Sus ojos, que alguna vez fueron faros de ambición y poder, ahora miran al vacío que tiene ante él, testigos mudos de un éxodo que ha erosionado los cimientos de su gobierno. Los ángeles, muchos de sus más feroces aliados, han optado por abandonar el camino de su inexplicable rebelión para emprender el del perdón, dejándolo solo con su reino de cenizas. La suya es una profunda soledad, un abismo sin eco, donde el único sonido es el sordo retumbar de su desesperación.

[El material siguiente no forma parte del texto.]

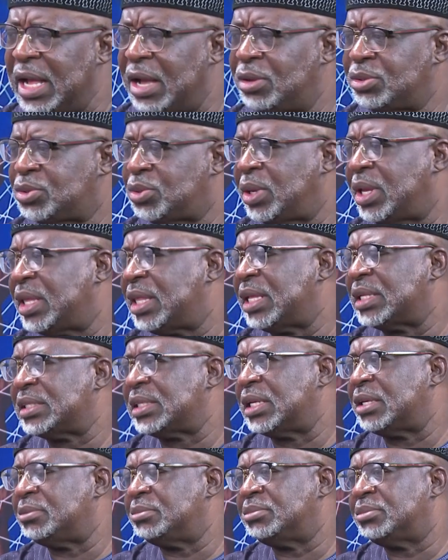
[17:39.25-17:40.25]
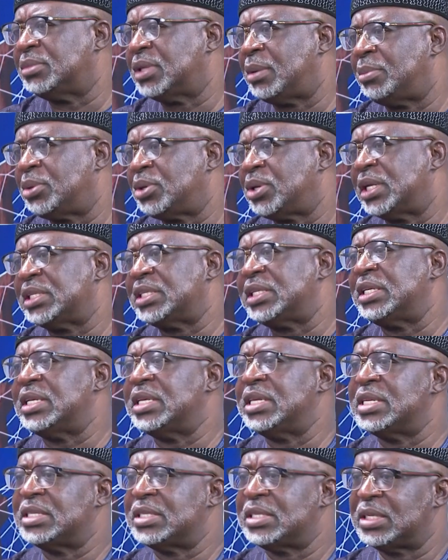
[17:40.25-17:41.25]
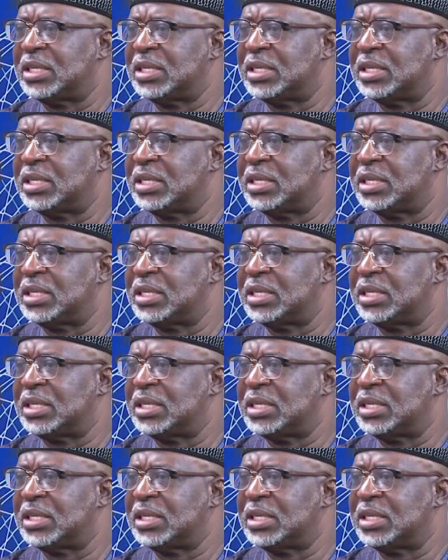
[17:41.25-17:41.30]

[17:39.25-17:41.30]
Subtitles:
also hear that Amokachi is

La derrota del antiguo enemigo no reside en batallas perdidas ni en reinos caídos; la verdadera derrota reside en la rendición de los corazones angelicales y humanos que una vez lo habían seguido con ciego fervor. Su fracaso es total, no porque haya perdido ante un oponente en la batalla, sino porque perdió la confianza de aquellos a quienes prometió conducirle a una gloria sin precedentes. Su elección de abandonarlo no es sólo una renuncia a una causa; es el rechazo de una ideología, el abandono de un camino marcado por la venganza más destructiva y el odio más profundo.
Ahora, cuando la última luz de la esperanza se apaga en sus ojos, el antiguo enemigo se da cuenta de que su verdadero enemigo nunca ha sido la oposición celestial ni la justicia divina; su verdadero enemigo siempre ha sido el orgullo, un orgullo que lo llevó a desafiar el orden cósmico, a dividir los cielos, a desencadenar una guerra que solo dejó destrucción a su paso. La conciencia de este fracaso es un veneno que corroe su alma, dejándole lidiar con el infinito de su soledad.